TASK STATEMENT.
In the listing below, find each line that holds "second" and list it.

# # #

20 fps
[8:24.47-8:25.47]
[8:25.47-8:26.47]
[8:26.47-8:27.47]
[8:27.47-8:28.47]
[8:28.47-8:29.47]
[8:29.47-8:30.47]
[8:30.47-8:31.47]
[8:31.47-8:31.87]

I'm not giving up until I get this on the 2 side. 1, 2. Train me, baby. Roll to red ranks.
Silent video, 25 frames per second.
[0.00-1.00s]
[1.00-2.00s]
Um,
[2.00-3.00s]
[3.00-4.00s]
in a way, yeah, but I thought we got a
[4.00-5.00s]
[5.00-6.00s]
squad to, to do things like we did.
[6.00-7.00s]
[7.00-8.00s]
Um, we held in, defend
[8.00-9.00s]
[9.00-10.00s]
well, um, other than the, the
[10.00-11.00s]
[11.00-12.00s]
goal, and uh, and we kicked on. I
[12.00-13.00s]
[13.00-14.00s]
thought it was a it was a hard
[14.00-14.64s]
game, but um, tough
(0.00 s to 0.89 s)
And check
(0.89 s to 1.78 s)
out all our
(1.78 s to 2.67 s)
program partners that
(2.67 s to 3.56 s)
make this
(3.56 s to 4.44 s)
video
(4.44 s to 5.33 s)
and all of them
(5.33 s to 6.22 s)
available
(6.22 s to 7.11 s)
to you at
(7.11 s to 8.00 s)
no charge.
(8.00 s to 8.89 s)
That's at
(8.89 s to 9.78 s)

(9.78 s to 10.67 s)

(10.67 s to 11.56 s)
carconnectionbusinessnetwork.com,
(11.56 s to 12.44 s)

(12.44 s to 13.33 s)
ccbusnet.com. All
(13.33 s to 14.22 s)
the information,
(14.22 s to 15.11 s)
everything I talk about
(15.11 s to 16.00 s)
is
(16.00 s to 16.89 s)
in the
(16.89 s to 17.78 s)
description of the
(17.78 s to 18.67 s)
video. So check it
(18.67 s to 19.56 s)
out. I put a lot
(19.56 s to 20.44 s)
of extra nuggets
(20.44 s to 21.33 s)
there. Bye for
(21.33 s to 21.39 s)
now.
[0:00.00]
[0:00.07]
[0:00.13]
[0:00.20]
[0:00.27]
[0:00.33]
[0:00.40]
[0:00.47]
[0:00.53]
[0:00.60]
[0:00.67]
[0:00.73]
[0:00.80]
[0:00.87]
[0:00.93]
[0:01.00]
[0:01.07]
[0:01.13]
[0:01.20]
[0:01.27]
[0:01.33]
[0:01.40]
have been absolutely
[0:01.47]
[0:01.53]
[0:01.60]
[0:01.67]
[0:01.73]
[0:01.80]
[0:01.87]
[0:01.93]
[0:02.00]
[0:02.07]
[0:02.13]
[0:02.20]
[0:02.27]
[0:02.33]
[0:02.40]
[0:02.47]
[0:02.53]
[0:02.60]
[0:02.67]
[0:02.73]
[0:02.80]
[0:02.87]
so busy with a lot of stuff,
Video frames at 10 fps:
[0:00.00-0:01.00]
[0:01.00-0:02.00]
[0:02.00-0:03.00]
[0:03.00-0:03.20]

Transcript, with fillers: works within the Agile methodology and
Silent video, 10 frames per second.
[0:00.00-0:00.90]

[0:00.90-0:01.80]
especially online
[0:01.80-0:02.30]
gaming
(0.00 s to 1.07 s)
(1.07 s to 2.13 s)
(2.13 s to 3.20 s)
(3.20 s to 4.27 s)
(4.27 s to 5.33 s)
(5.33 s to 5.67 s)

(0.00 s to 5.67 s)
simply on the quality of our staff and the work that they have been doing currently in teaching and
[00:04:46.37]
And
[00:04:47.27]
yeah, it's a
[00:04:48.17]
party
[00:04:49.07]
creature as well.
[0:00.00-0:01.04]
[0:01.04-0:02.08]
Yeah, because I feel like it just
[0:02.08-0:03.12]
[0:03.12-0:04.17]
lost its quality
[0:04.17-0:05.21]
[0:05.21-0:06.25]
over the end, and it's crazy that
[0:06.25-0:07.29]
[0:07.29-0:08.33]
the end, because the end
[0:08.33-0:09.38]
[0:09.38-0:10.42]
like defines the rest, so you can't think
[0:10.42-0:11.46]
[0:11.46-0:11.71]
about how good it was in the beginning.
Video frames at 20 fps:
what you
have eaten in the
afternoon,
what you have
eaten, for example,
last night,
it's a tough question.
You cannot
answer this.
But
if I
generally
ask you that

# # #

YOUR RESPONSE.
Silent video, 25 frames per second.
Silent video, 10 frames per second.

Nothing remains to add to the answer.